*** Opening of Exercise materials ***

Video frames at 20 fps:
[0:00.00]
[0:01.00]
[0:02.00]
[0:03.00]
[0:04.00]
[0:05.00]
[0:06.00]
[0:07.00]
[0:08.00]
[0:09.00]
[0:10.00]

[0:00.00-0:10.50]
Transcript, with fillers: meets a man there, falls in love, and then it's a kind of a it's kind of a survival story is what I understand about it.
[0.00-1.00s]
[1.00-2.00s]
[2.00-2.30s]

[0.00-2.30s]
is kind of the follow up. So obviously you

*** Close of Exercise materials ***
*** Opening of Exercise materials ***

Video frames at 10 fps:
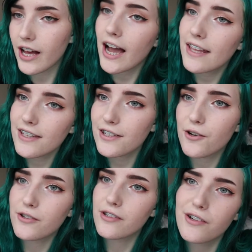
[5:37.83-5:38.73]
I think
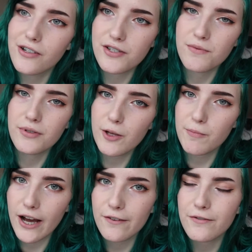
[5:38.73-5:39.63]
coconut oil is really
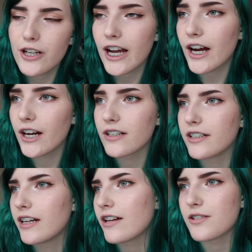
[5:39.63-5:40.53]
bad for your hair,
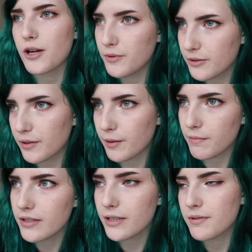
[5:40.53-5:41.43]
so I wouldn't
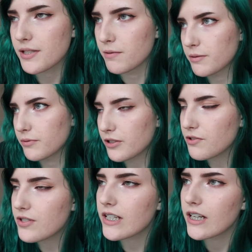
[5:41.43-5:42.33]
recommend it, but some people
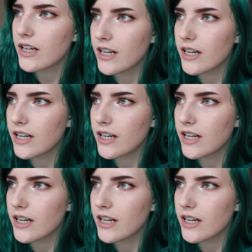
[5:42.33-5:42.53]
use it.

*** Close of Exercise materials ***
*** Opening of Exercise materials ***

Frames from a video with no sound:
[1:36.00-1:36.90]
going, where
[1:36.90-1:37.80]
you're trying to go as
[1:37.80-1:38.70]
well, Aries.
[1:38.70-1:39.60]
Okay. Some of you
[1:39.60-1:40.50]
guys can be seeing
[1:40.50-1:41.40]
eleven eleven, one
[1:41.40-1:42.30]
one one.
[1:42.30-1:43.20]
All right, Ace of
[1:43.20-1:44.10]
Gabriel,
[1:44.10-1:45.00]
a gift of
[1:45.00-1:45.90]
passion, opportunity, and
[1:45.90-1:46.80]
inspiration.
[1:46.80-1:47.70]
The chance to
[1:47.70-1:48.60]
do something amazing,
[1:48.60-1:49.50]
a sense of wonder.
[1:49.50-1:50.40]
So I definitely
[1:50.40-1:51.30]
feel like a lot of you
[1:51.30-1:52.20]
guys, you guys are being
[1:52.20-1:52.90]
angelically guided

*** Close of Exercise materials ***

Task brief :: Count every line of the records that holds "with". State the number, nothing else.

Answer box :: 2